Dawn Adams fears they’re being asked to “feed the machine”—to spend donations on pollsters and consultants, some of whom do crucial work and others of whom… well, do not. “I’m fine—I’m doing it my own way,” she says. She won 23 of 26 precincts in her primary. “We’re gonna kill it on Election Day!”
Kelly Fowler admits she’s not so fine: “I really thought, when I won my primary, I’d get… something.” Instead, she got instructions to raise money for polling. “As a newcomer, I figured the Democratic Party would be in touch and guide my campaign,” she says. “But that isn’t how it works.”
At one point in the training, Wambu Kraal asks the candidates to close their eyes and do a visualization of what they imagine they’ll see on election night. “That I get a babysitter for my kids,” cracks Flo Ketner, whose children are 3, 5, and 6. Next to me, Fowler and Debra Rodman, an anthropology professor and the director of women’s studies at Randolph-Macon College, both get a little teary.
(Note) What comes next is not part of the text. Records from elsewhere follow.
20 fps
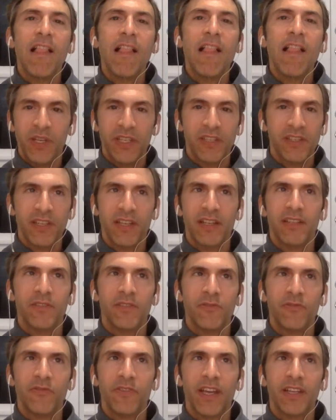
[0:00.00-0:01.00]
based
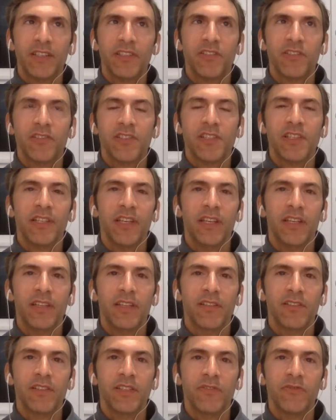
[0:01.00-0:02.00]
on factors
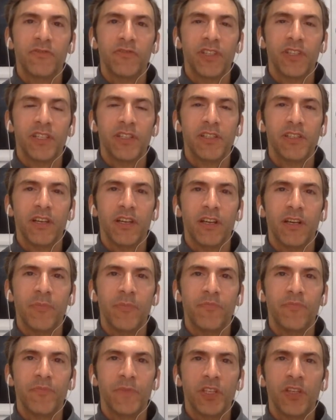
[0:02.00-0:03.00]
like different,
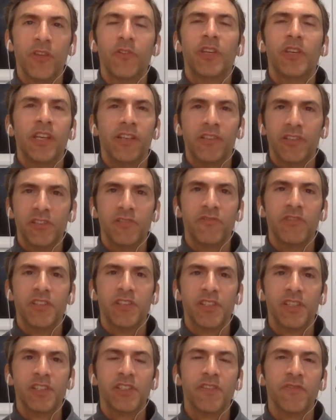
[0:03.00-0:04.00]

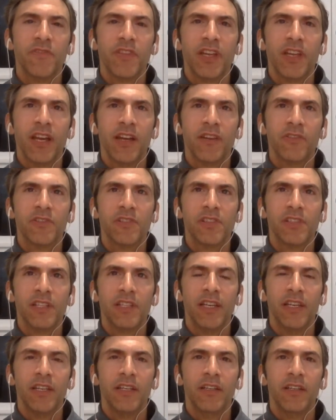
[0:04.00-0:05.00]
characteristics of the house,
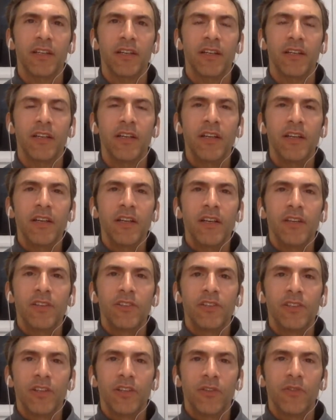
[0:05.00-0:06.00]
like,
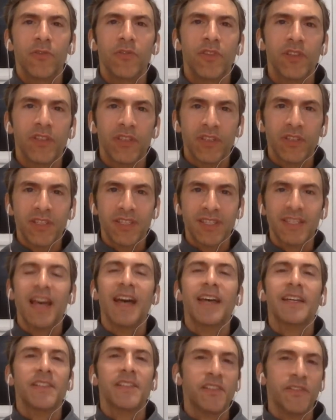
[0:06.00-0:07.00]
the
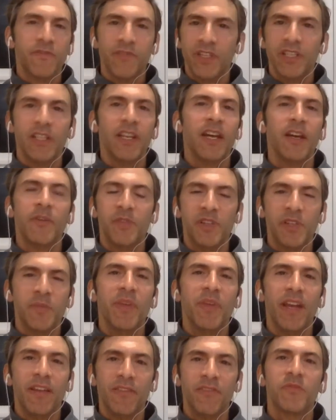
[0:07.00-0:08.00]
size of it, how many
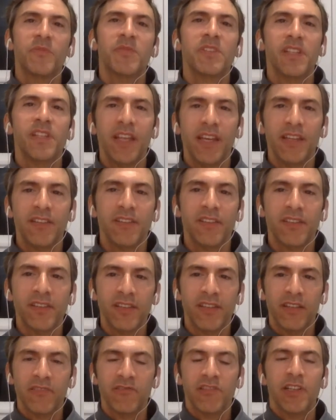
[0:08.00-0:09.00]
bathrooms it has,
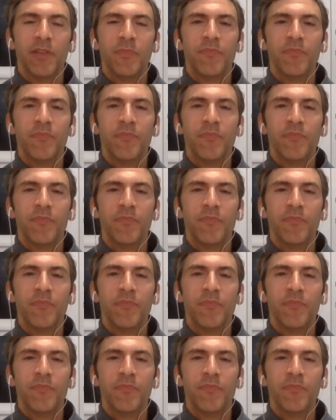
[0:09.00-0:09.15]
etc.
Later, I ask them why.
“I was just thinking about how hard women fought to get the vote, and how hard we still have to fight for representation,” Rodman says, tears still welling up.
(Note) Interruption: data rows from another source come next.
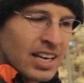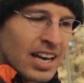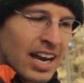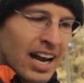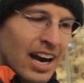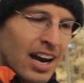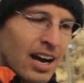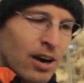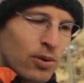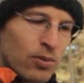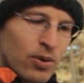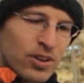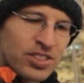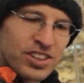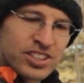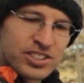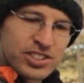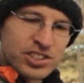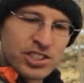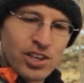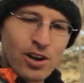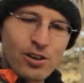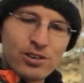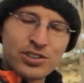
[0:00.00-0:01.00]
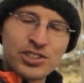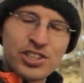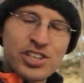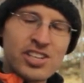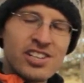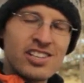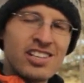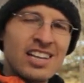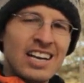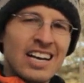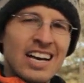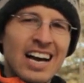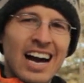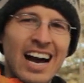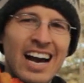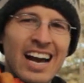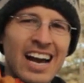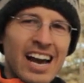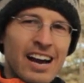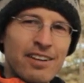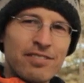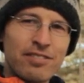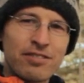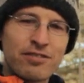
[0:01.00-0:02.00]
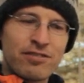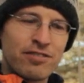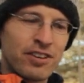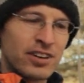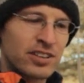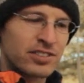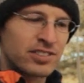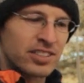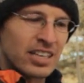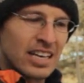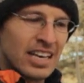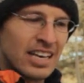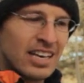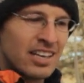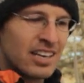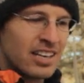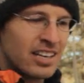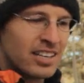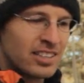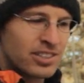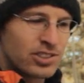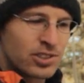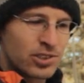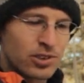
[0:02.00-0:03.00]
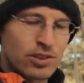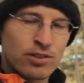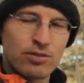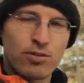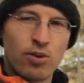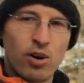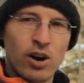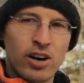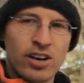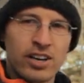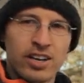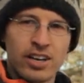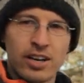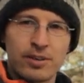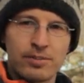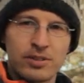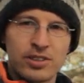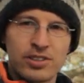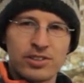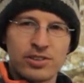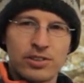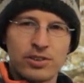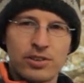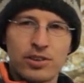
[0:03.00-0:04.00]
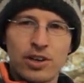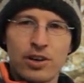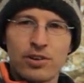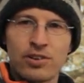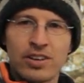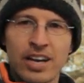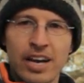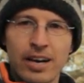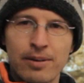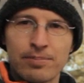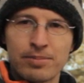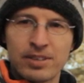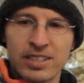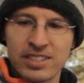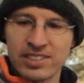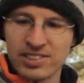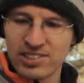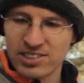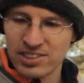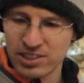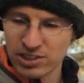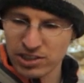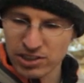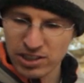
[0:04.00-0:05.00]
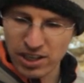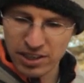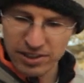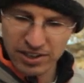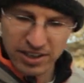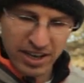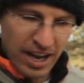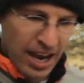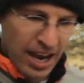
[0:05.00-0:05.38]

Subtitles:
With the snow seal, I haven't felt any sort of water coming through, no dampness, there's nothing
“It’s just so hard,” Fowler agrees. “It’s so hard to do this, as a woman. It’s just different for us, to ask for money. And I was thinking about my daughters, too… I’m not seeing enough of them. It’s just so hard.” Nevertheless, Fowler is persisting. At least for now.
But not every one of Virginia’s challengers is. One, Zack Wittkamp, recently dropped out, citing fund-raising difficulties. At press time, Shelly Simonds was poised to jump into the race; she’d make it 11 female candidates in the Hillary 17. Virginia’s Democratic leaders say they feel their candidates’ frustrations. “We wish we had unlimited resources,” Delegate David Toscano tells me. Charniele Herring, chair of the House Democratic Caucus, takes a harder line. “We teach our candidates to fish,” she says. “We know how hard it is. We really do.”
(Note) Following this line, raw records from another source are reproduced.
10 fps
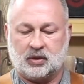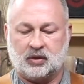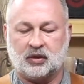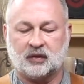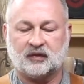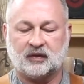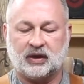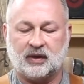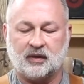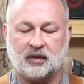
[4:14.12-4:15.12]
you can
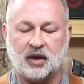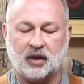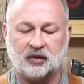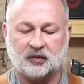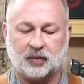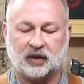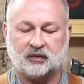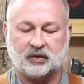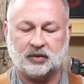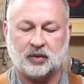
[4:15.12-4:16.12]
see the gun is
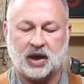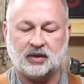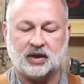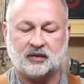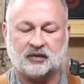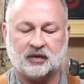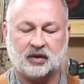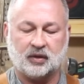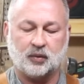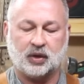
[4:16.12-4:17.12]
basically right dead
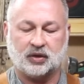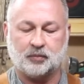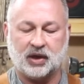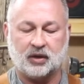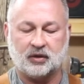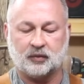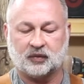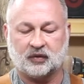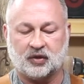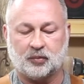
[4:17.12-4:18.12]
center where your belt
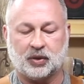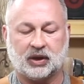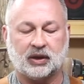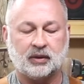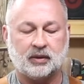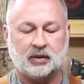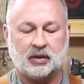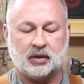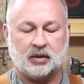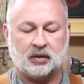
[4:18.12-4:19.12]
loops are going to be.
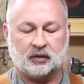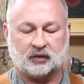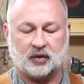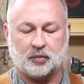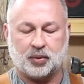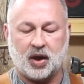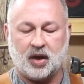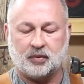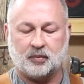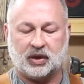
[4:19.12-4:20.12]
So the
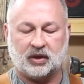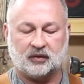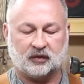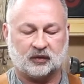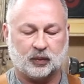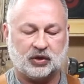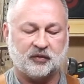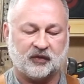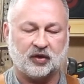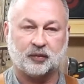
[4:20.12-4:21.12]
problem is when you
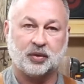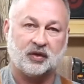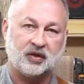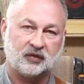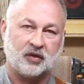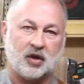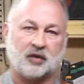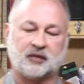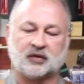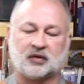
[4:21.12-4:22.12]
first put this on,
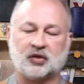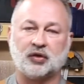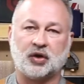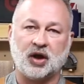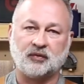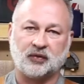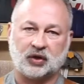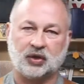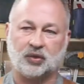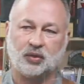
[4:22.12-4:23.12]
if it's a new gun for
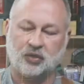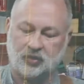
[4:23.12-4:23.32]
you or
“This moment has the potential to change the face of power for years to come,” says Schriock, who insists that Emily’s List can stay true to its founding mission of electing women to Congress but also seize the opportunities in Virginia. “The responsibility of this moment is so great, because the hopes of these 16,000 women who’ve stepped up… it could disappear as quickly as it materialized.”
Fiddler, who has worked to turn statehouses blue for a long time, thinks the national Democratic Party organizations may be missing a big opening. There will be 45 statehouse elections in 2018; the national party ought to be learning from what Virginia Democrats are doing right and where they are struggling. “If national Democratic resources don’t begin actually finding their way to these down-ballot races, the party will wake up on November 8 with fistfuls of dollars and truckloads of regret.”
Lisa Turner, who used to work for the DLCC and is now a consultant for Kelly Fowler, is happy to raise the threat level. Virginia Democrats have to make the most of 2017, she says, because with races for governor, lieutenant governor, and other statewide seats, the turnout will be higher this year than in 2019. “I’m concerned that using the same old templates will not help many of these women—women who marched, who stepped up, who’ve left their families, who are working so very hard—to win.